Quattro Canti district

    The Quattro Canti or "four corners" is the traditional center of Palermo. On the southwest corner of Quattro Canti (entrance on Corso Vittorio Emanuele), San Giuseppe dei Teatini (Mon– Sat 7.30–11am & 6–8pm, Sun 8.30am–12.30pm & 6–8pm), begun in 1612, is the most harmonious of the city's Baroque churches. Outside, across Via Maqueda, is Piazza Pretoria, floodlit at night to highlight the nude figures of its great central fountain, a racy sixteenth-century Florentine design. The piazza also holds the restored Municipio, while towering above both square and fountain is the massive flank of Santa Caterina (daily 9.30am–1pm; April– Oct also afternoons), Sicilian Baroque at its most exuberant, every inch of the enormous interior covered in a wildly decorative, pustular relief-work.

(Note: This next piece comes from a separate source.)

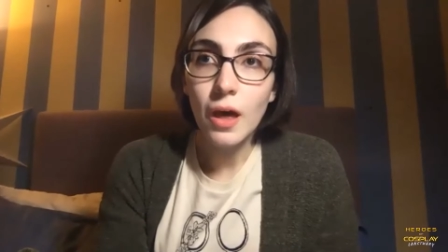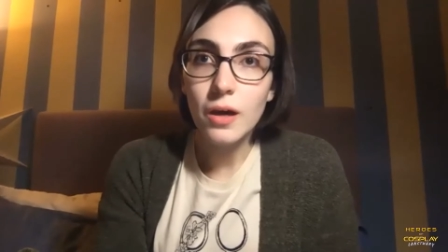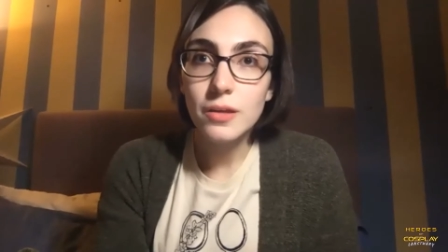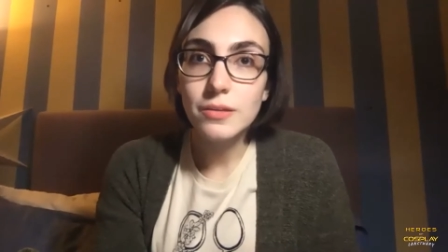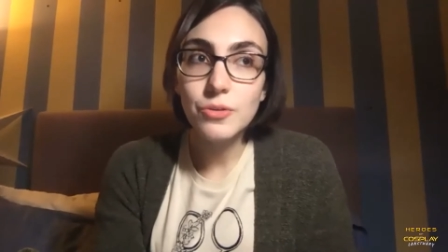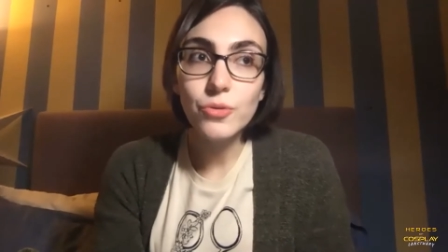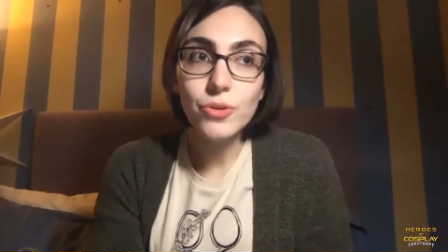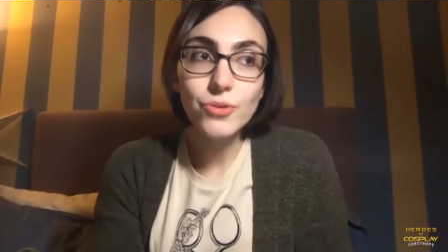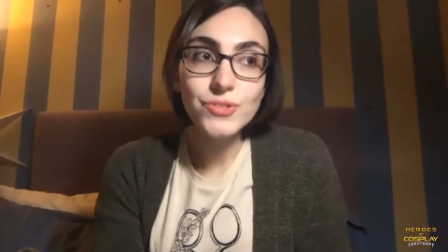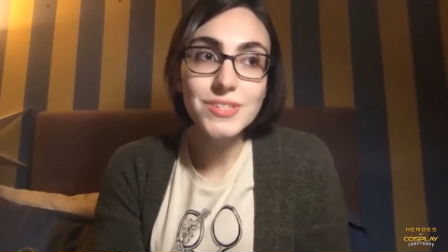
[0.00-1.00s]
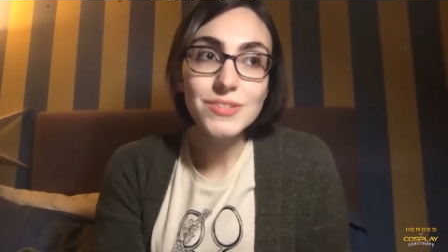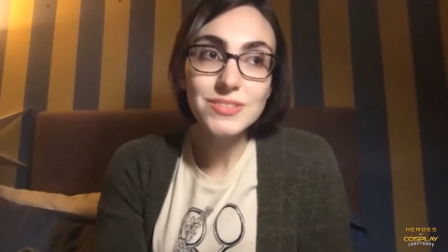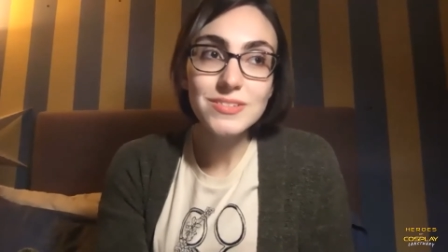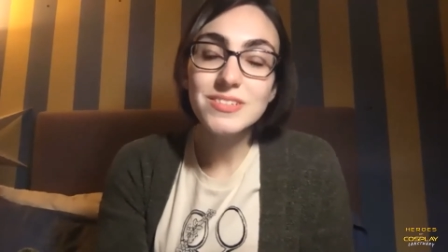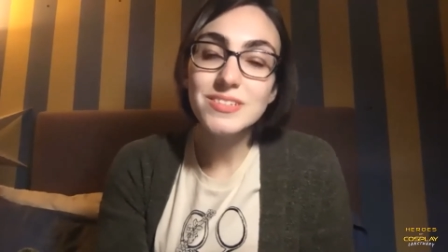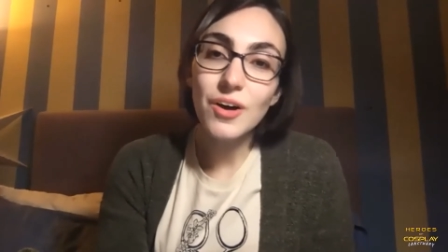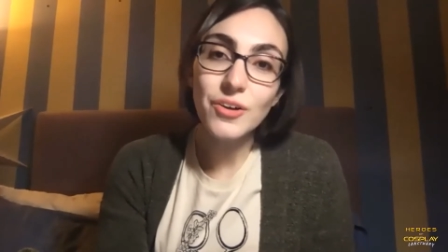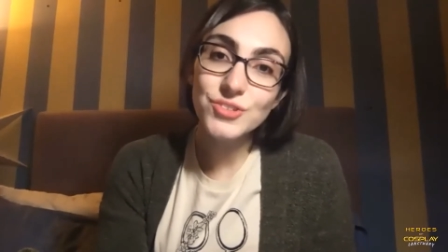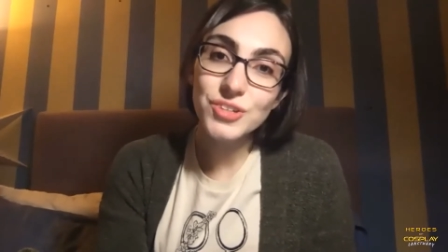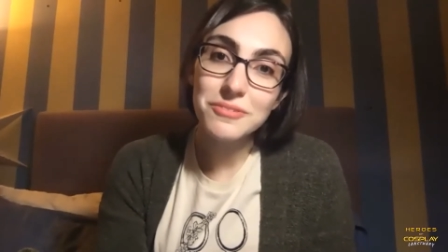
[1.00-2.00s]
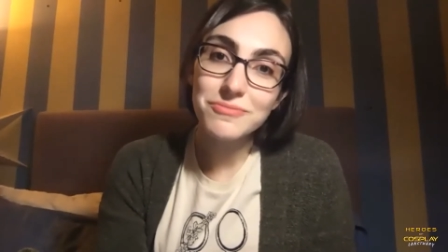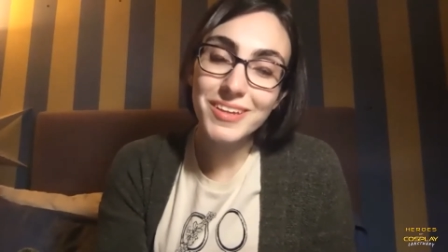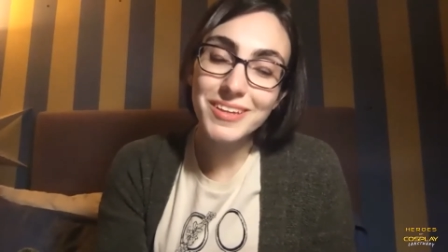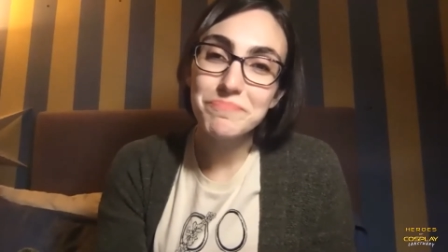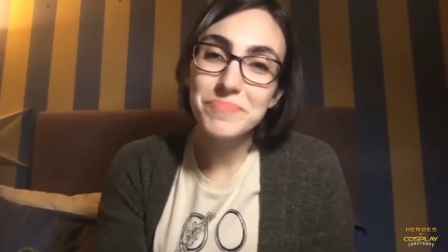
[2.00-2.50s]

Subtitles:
there is this nostalgia of like,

    Piazza Bellini, just around the corner, is the site of two wildly contrasting churches. The little Saracenic red domes belong to San Cataldo, a perfectly proportioned twelfth-century Byzantine chapel flooded with light (daily 9.30am–1pm; summer also afternoons 3.30–6pm; €1). Never decorated, it retains a good mosaic floor. San Cataldo's understatement is more than offset by the splendid intricacy of the adjacent La Martorana (Mon– Sat 8am–1pm & winter 3.30–5pm, summer 3.30–7pm, Sun 8.30am–1pm; free) – one of the finest survivors of the medieval city. With a Norman foundation, the church received a Baroque going-over in 1588. Happily, the alterations don't detract from the power of the interior, entered through the slim twelfth-century campanile, which retains its ribbed arches and slender columns. A series of spectacular mosaics, animated twelfth-century Greek works, are laid on and around the columns supporting the main cupola. Two original mosaic panels have been set in frames on the walls just inside the entrance to the church: a kneeling George of Antioch (the church's founder) dedicating La Martorana to the Virgin, and King Roger being crowned by Christ.